[Stored data]
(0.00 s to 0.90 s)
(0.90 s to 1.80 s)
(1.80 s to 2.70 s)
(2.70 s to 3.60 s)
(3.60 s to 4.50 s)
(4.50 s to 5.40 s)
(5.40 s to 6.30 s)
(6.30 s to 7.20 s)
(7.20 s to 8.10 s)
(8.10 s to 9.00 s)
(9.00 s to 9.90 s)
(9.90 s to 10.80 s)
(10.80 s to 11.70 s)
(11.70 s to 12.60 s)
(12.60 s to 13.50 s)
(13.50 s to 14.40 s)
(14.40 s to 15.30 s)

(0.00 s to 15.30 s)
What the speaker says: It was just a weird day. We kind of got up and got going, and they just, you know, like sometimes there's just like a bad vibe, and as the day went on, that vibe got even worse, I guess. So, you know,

==

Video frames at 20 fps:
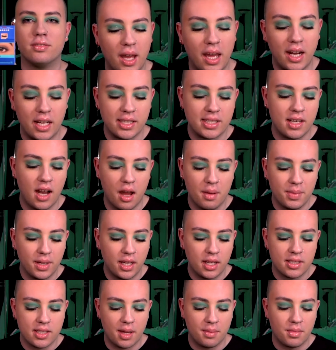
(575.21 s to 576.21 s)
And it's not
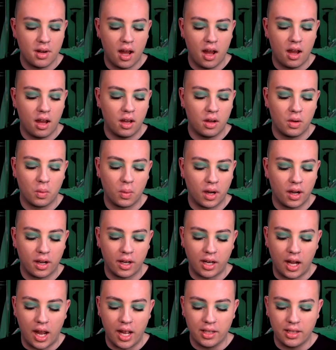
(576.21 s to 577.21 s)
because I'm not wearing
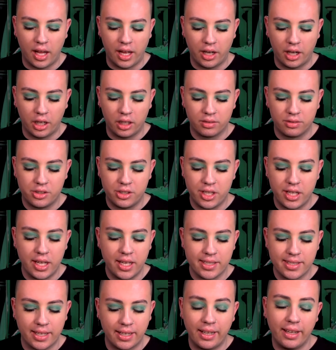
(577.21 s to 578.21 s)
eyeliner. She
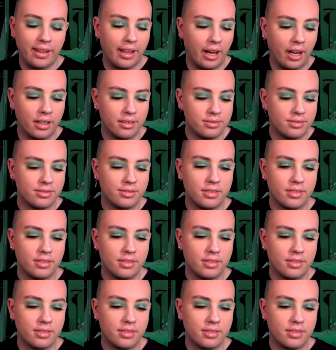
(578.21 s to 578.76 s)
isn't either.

* * *

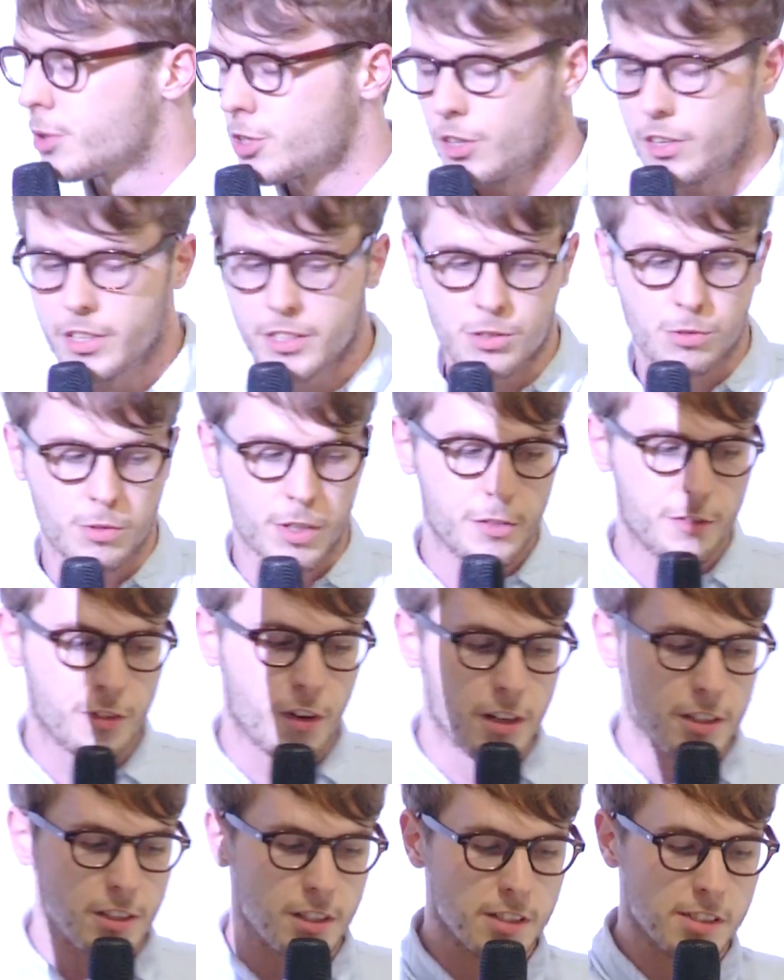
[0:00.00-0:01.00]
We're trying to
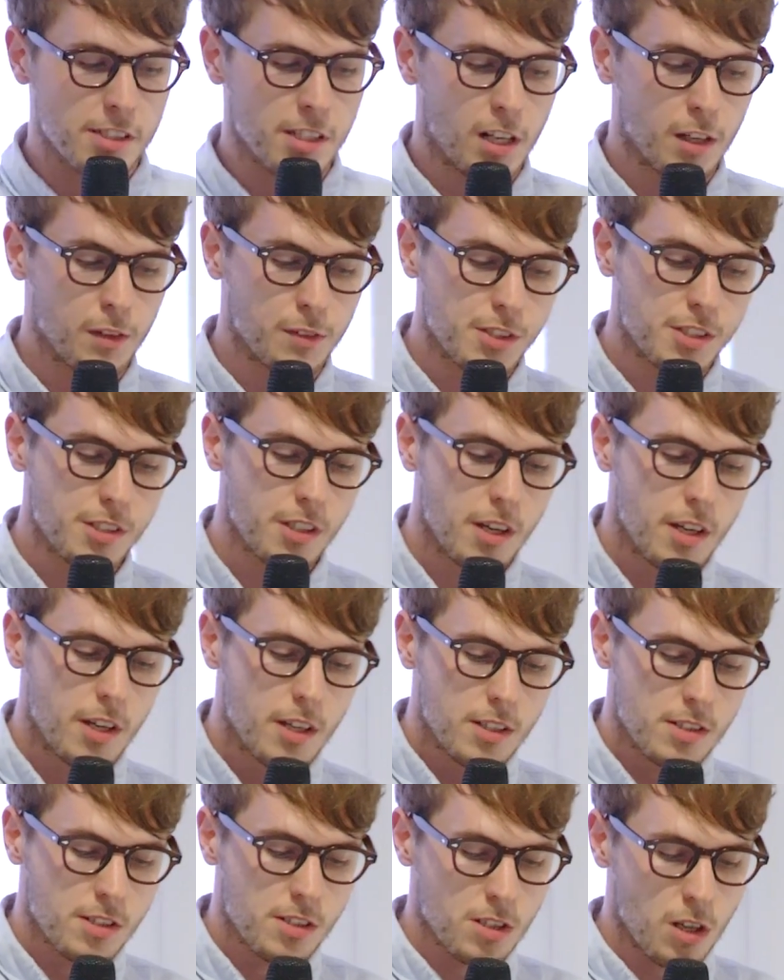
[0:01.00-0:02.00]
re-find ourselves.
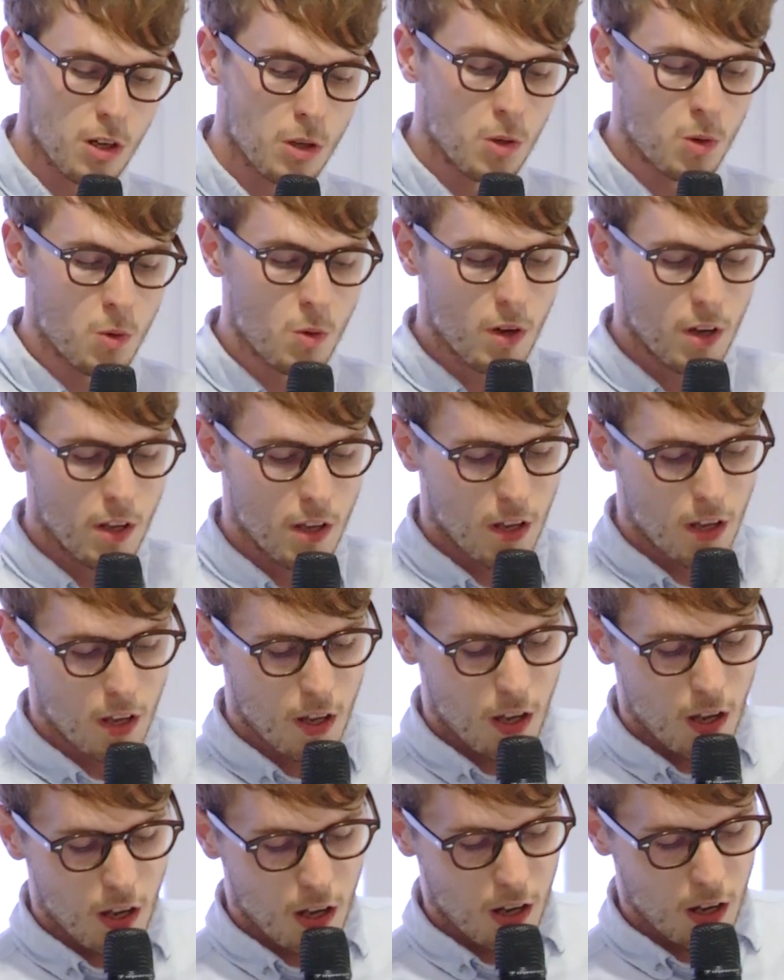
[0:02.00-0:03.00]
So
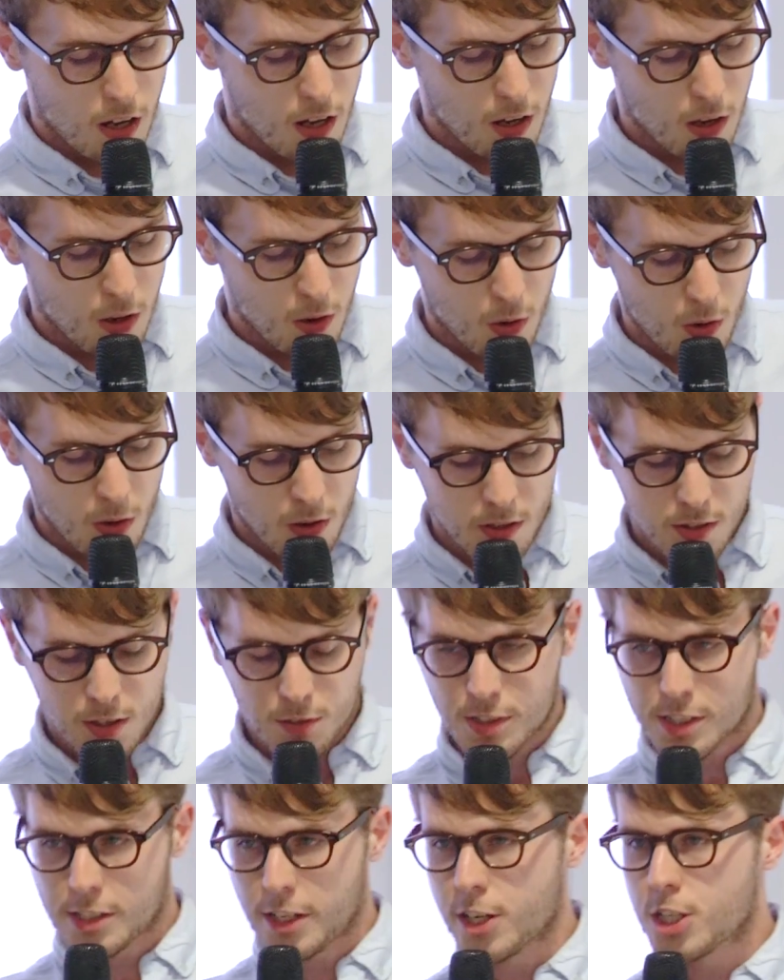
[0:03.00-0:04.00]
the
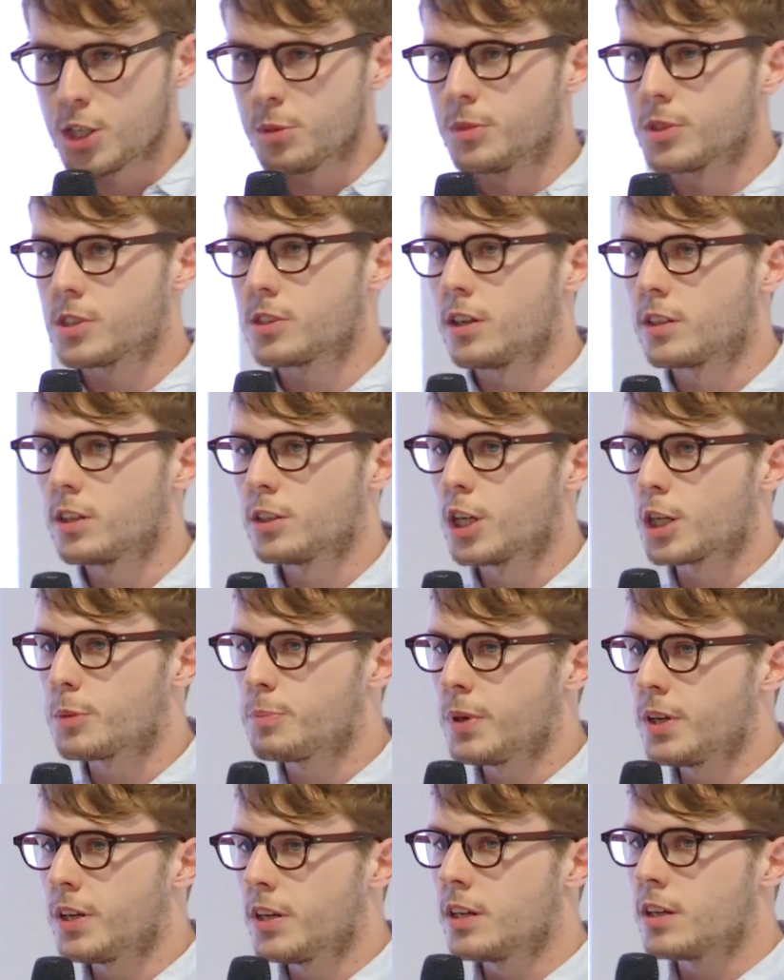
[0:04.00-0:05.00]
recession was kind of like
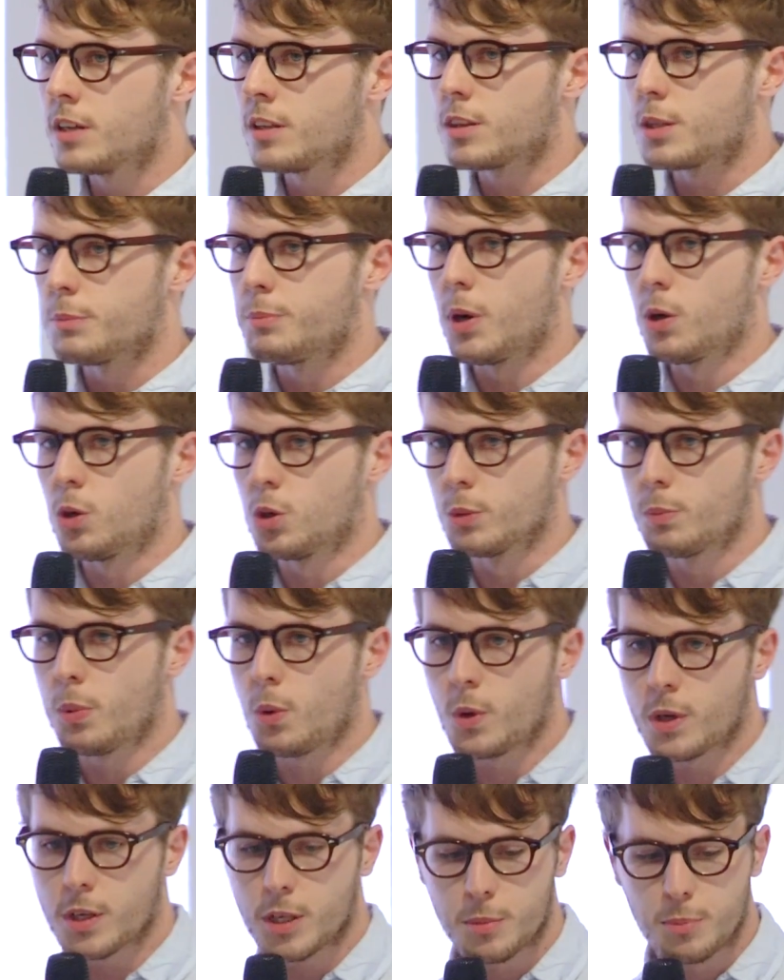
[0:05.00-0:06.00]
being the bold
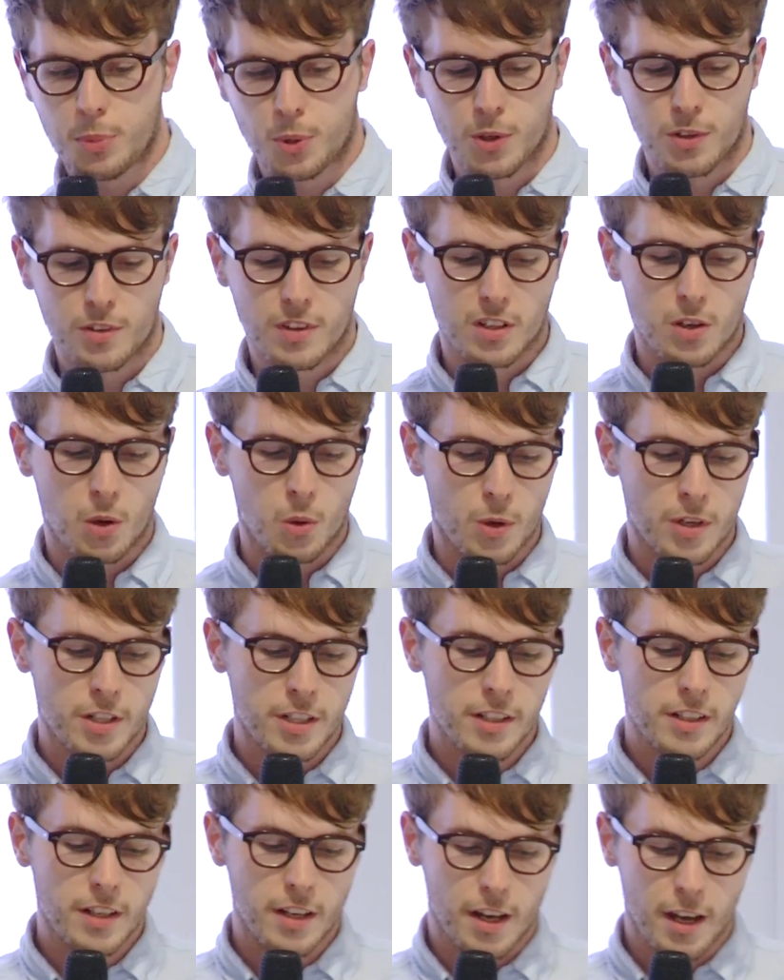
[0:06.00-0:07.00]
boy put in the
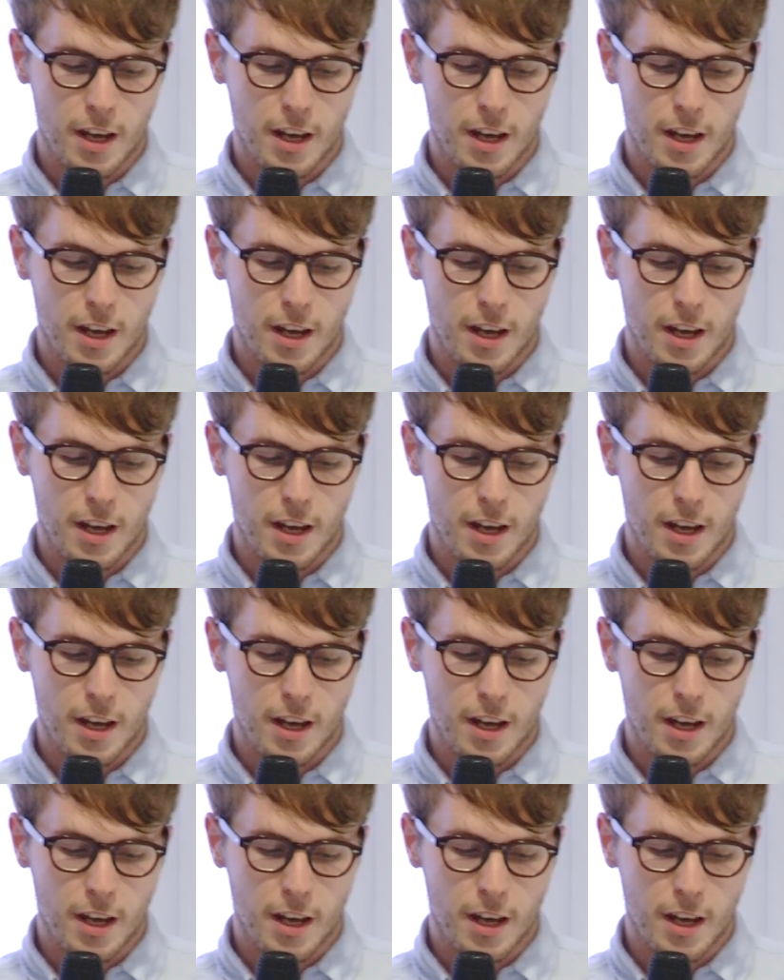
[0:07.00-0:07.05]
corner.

§ The problem
Take the entries above and return only the lines from the one with "(3.60 s to 4.50 s)" to the one with "(0.00 s to 15.30 s)", both included, unchanged.

§ Written answer
(3.60 s to 4.50 s)
(4.50 s to 5.40 s)
(5.40 s to 6.30 s)
(6.30 s to 7.20 s)
(7.20 s to 8.10 s)
(8.10 s to 9.00 s)
(9.00 s to 9.90 s)
(9.90 s to 10.80 s)
(10.80 s to 11.70 s)
(11.70 s to 12.60 s)
(12.60 s to 13.50 s)
(13.50 s to 14.40 s)
(14.40 s to 15.30 s)

(0.00 s to 15.30 s)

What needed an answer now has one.